Image Captioning: A Retrospect on Our Latest Study

The amount of data generated each day is tremendous. With more data comes more information. By extracting the precious information hidden in the piles of big data and employing new paradigms, researchers can now solve quite challenging problems such as describing what is out there in a scene.

Recently, this particular problem have garnered a lot of attraction from both computer vision and natural language processing communities. Obviously it is at the intersection of two active research areas and the challenges of this problem seems to grasp the attention of several researchers.

But, what makes this problem uniquely interesting? The answer is hidden in its goal, which probably explains why it is very important to Artificial Intelligence in general. The basic goal in image captioning is to describe a scene like a human would describe it. Although we are not there yet, with the recent progress we can say that we not too far from there either.

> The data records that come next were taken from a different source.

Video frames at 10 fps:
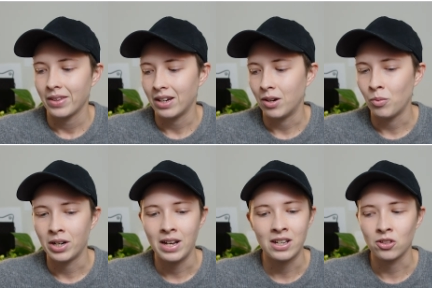
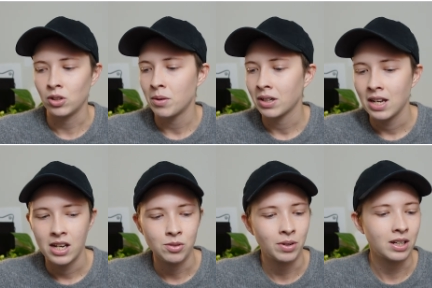one has a
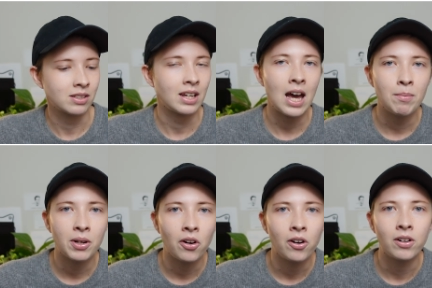lowercase, one has a
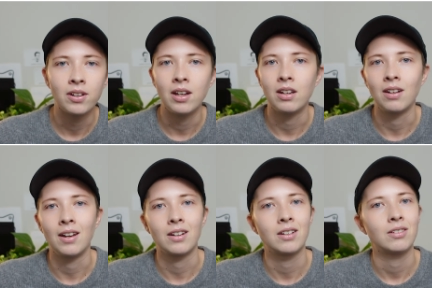capital, and
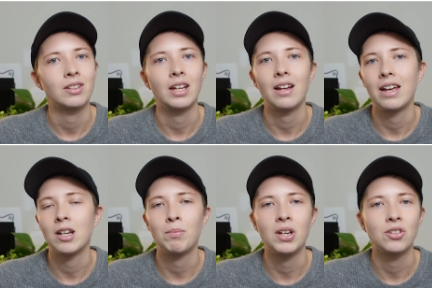like they
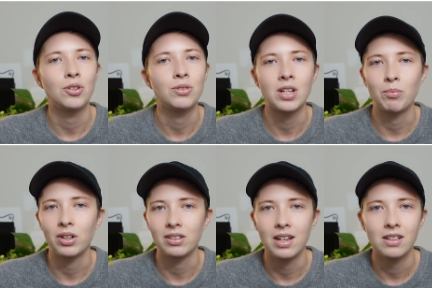end up being two
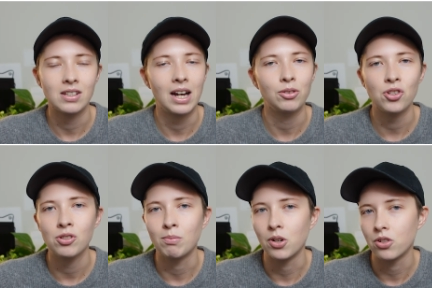separate links. I'll
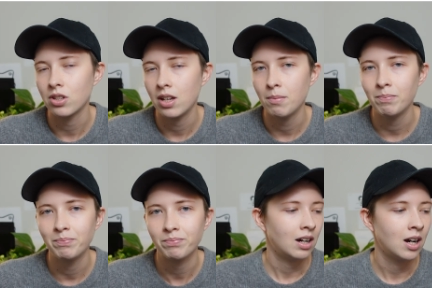just merge them.
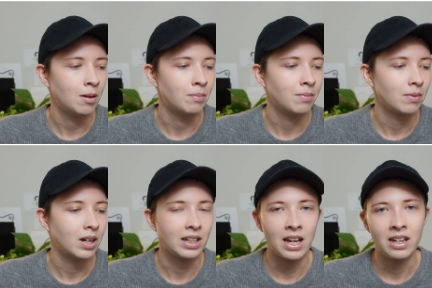
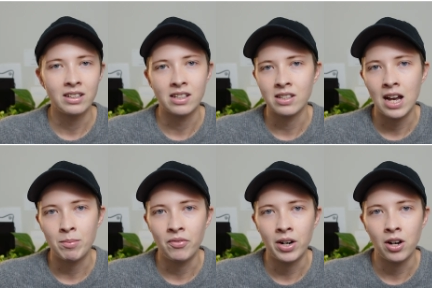Again, doesn't
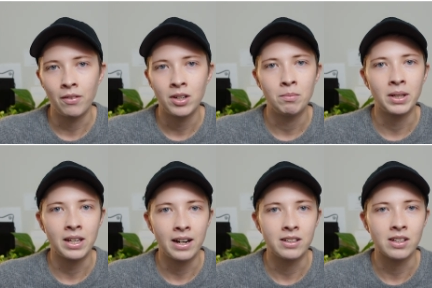happen very often, but
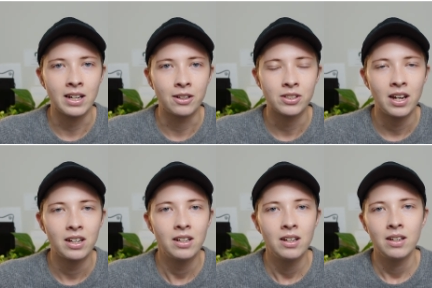that is a downside.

It’s a challenging problem, one needs to admit, to start with there are several things to consider if you want to pass the Turing test. For example, people do not always mention all image contents to describe it and tend to mention things that are of importance to them. Moreover, people often provide quite different descriptions for the same scene as they often do not agree on what is important about that scene. These are just a few things to keep in mind. But the real challenge is the quality of the descriptions the algorithms produce, considering we want to convince people that these descriptions come from humans not machines. Yet it is not as easy as it may sound, humans are quite good at separating things that are non-human, in other words robotic. See for yourself, and try to guess which caption is authored by a human and which by a machine.

  1. There are one cow and one sky. The golden cow is by the blue sky.
  2. A young highlander cow stands in a pasture.

The above image was taken from UIUC Pascal Sentence dataset and the first caption was generated by BabyTalk of Berg et al. (CVPR, 2011), the second however was written by humans.

Image captioning studies fall into two broad categories. In the first category the main idea is to retrieve a relevant description from a set of descriptions. In the second category the main idea is to generate a description from scratch. We recently did a study on the former, which we presented at ACL 2015.

In our study we proposed a query expansion scheme to improve the quality of retrieval based image captioning approaches. The main idea of our work is to improve the retrieval based image captioning by synthesizing a new query with the captions of visually similar images and re-ranking candidate captions based on this synthesized query.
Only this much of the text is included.